Minha vida estava ficando ótima. Televisão é o tipo do negócio que faz o tempo voar.Ligaram-na. Mas fazia uns quatro anos que não via televisão. Campinas absolutamente não combinava com televisão. Às vezes, ela fazia falta. Por exemplo, na Copa do Mundo de 78, ninguém em Campinas tinha televisão. Alguns acompanhavam o jogo pelas lojas de eletrodomésticos. Eu acompanhava no 437, um restaurante bastante fuleiro na minha rua, mas com comida barata. Tinha uma televisão velha pendurada na parede, e nós, já fregueses da casa, ficávamos na melhor mesa. Juntavam todos os estudantes e aposentados do Vila Nova.

  Um dia, a mãe do dono morreu, conosco jantando lá, e ele foi obrigado a fechar o bar. Era o último jogo da semifinal. A Argentina precisaria vencer o Peru por quatro a zero, senão o Brasil estaria na final. Ficamos em casa, ouvindo o jogo por um radinho de pilha. E não dava pra acreditar: a Argentina fez um, dois, três, quatro, cinco e, tchan-tchan-tchan-tchan, seis gols. Precisávamos ver as imagens, não era possível, o locutor poderia estar nos enganando. Foi um gelo, e logo com os argentinos, odiados por todo o Brasil.

Não conseguia me concentrar na televisão. Tá certo que ela era muito pequena, mas era a falta de costume. Não dava importância àquelas imagens. O som estava desconexo, metálico. Logo percebi que era falta de prática. Teria que ver bastante televisão, pro tempo passar mais depressa. Mas naquele primeiro dia, era difícil. A Veroca seria minha acompanhante, porque ela é uma verdadeira especialista em relaxamento, do-in, o que eu precisava pra dormir, já que os remédios não estavam adiantando.

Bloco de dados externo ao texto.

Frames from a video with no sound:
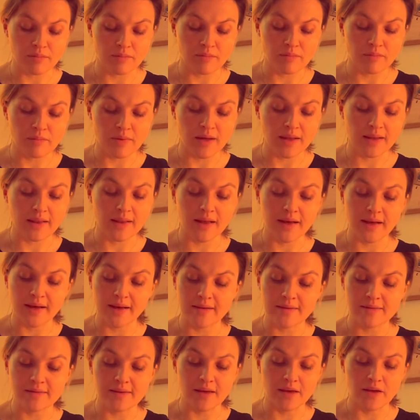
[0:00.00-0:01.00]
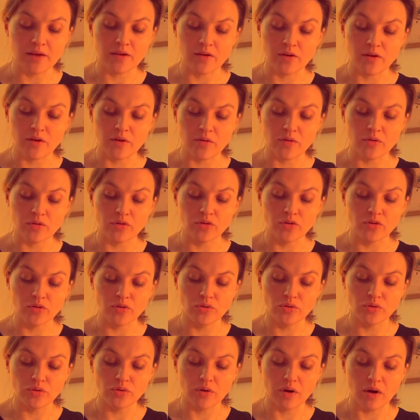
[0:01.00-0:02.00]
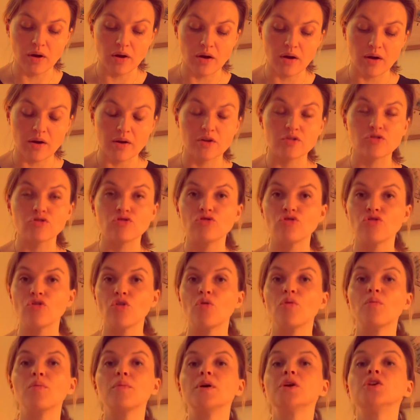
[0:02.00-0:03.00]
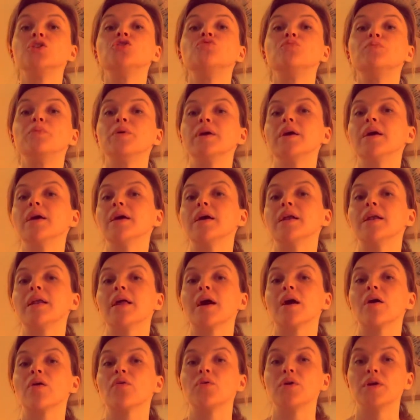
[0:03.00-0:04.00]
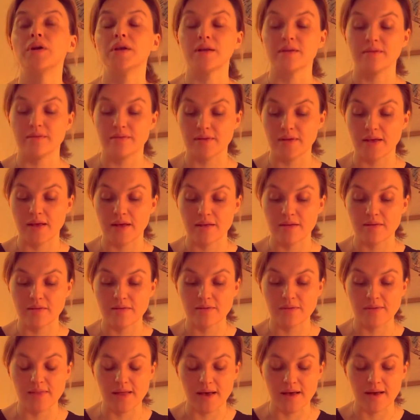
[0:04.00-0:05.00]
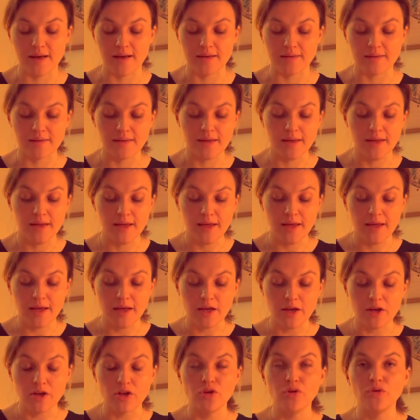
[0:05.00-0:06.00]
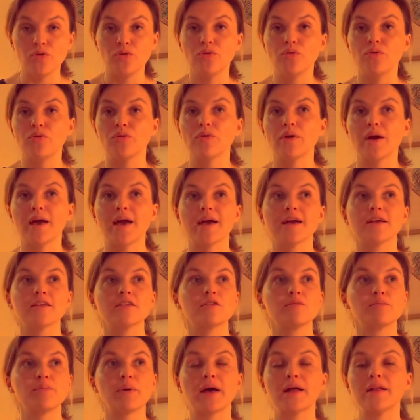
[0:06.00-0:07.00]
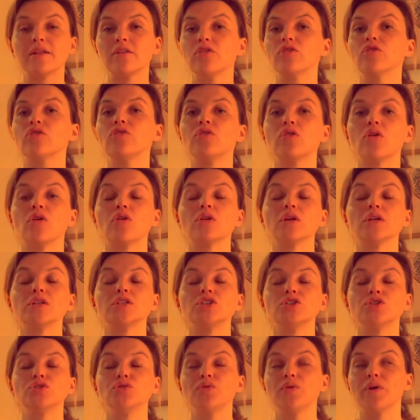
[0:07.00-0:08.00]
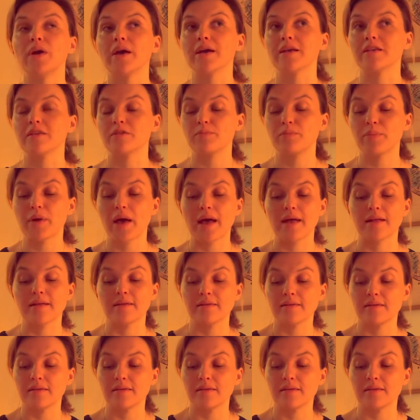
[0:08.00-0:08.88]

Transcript: And like I say, you are so much bigger now in a sense that you expand your knowledge, you expand,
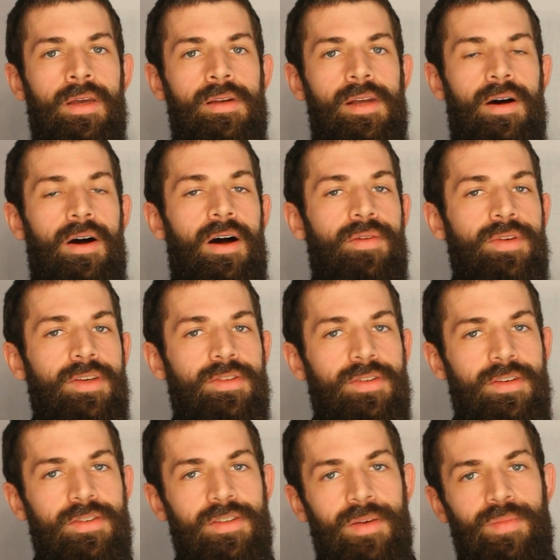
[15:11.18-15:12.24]
Now,
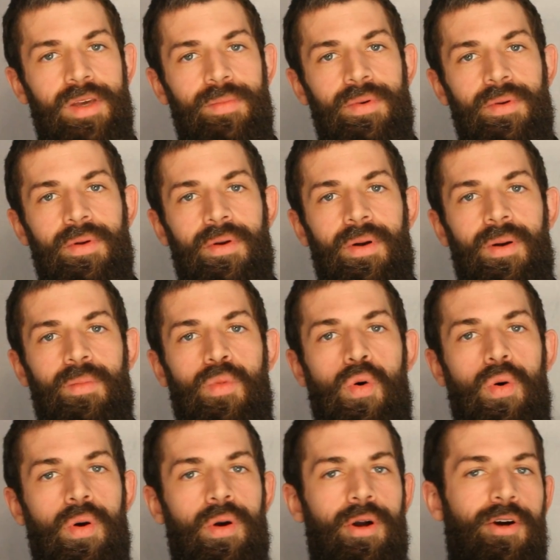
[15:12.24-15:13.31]
obviously, some people are
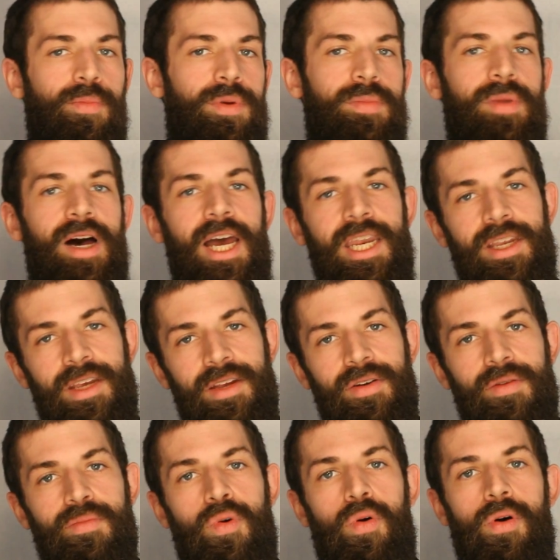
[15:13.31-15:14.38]
more open-minded
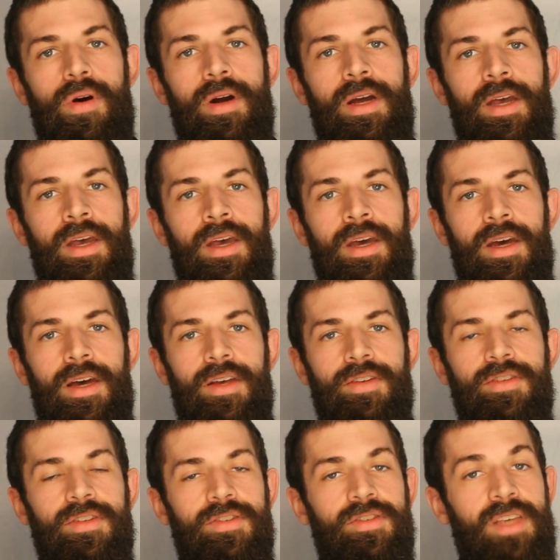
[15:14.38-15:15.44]
or more
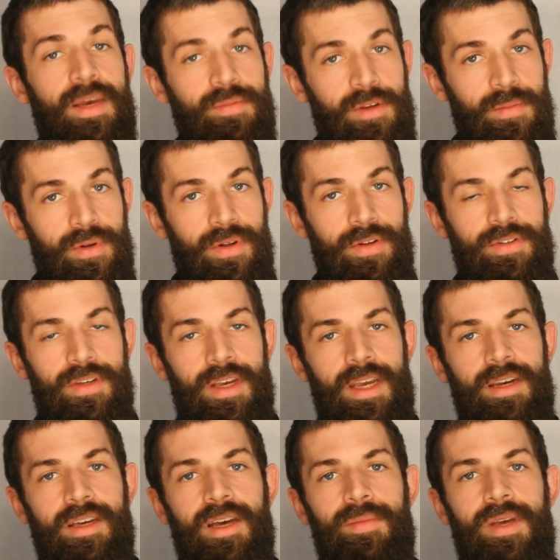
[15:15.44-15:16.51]
susceptible to
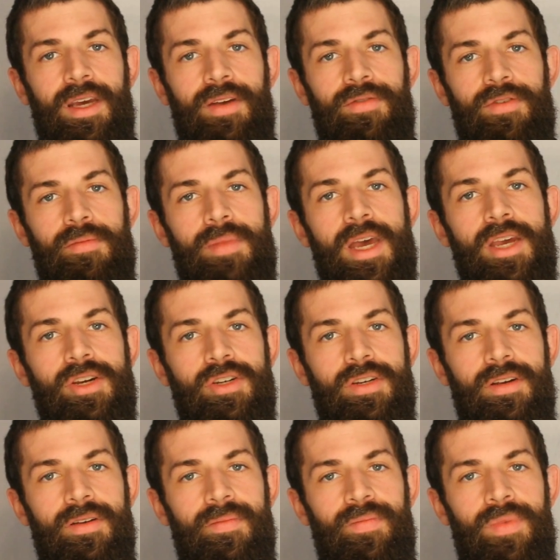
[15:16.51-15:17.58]
incoming
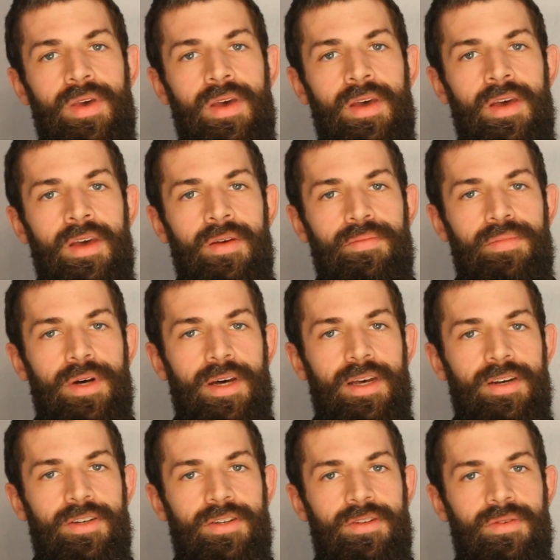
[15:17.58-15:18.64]
information,
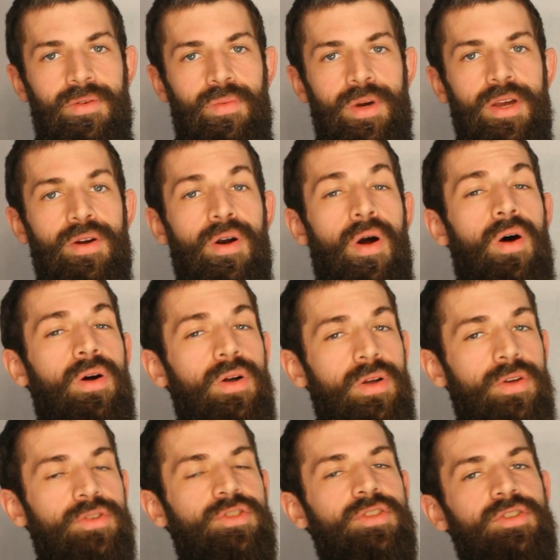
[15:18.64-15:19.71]
but we are
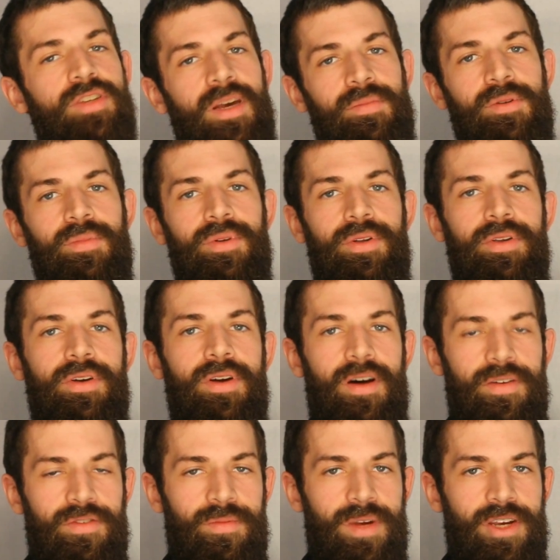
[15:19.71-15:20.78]
all susceptible to
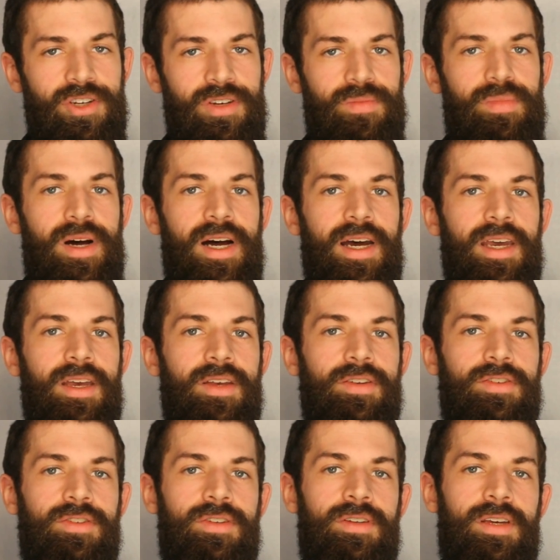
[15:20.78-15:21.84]
confirmation
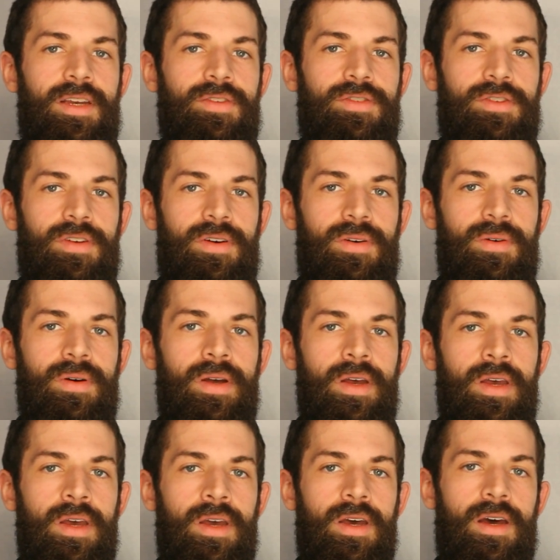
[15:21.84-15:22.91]
bias. And so
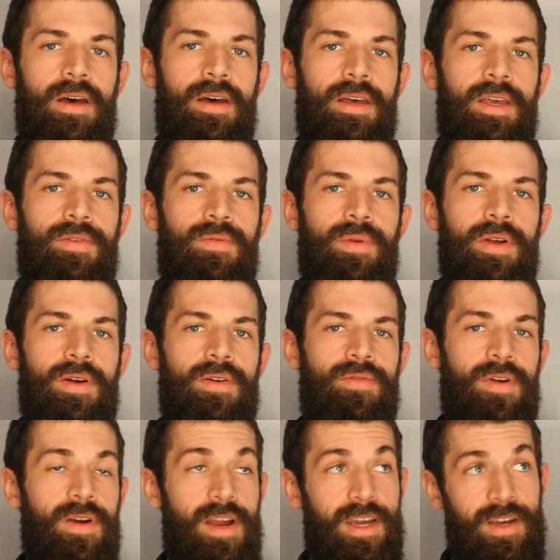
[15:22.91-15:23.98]
if we are
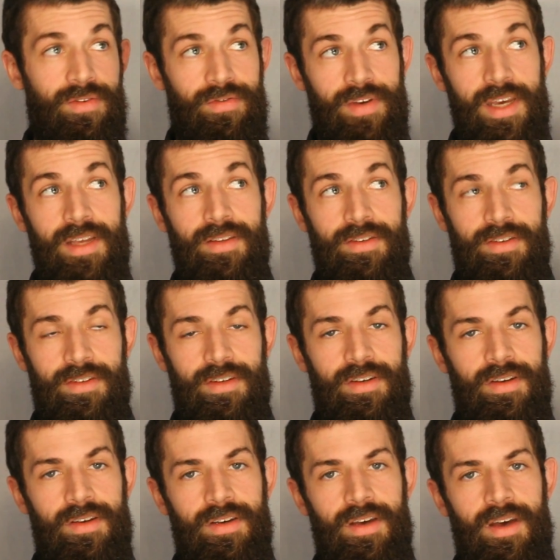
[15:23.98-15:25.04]
very convinced
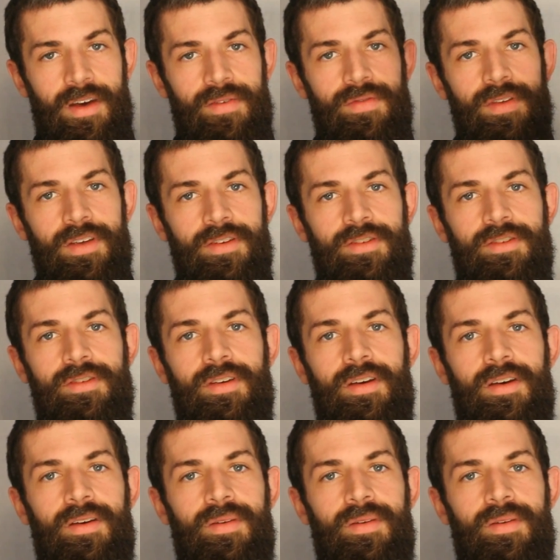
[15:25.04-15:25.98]
of this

E, realmente, não adiantaram. Mais uma noite sem conseguir dormir. Já tinha tomado dois sedativos, e nada. Tensão, ansiedade, insônia. Veroca fez relaxamento, com atenção especial na barriga. Estava doendo, e ela tentava dissipar o ponto de tensão do centro de gravidade do corpo. Nada. Relaxamento na cabeça. Nada. Ligou o rádio, batemos papo, apagou a luz. Nada. Precisava daquela injeção. Pedi para o enfermeiro de plantão, e ele me perguntou se estava doendo.

— Eu não aguento de dor. (Mentira!)

Ele me falou que aquilo era uma droga muito forte, e só em casos excepcionais ele aplicava.

— Por favor, eu não aguento.

E chorava alto, desesperado, me debatia na cama. Gemia de dor imaginária. Queria dormir, morrer por algumas horas. Finalmente, ele se convenceu e me aplicou aquela coisa maravilhosa. Que efeito, que joia, é maravilhoso querer e poder. Eu amo você, amo quem inventou você. Liquidozinho, vença meu corpo, vença meu cérebro, que não para de pensar. Você domina o filho de deus, é mais forte que a própria vida. Insuspeita, na sua reação, é a própria morte, inexplicável, destruidora...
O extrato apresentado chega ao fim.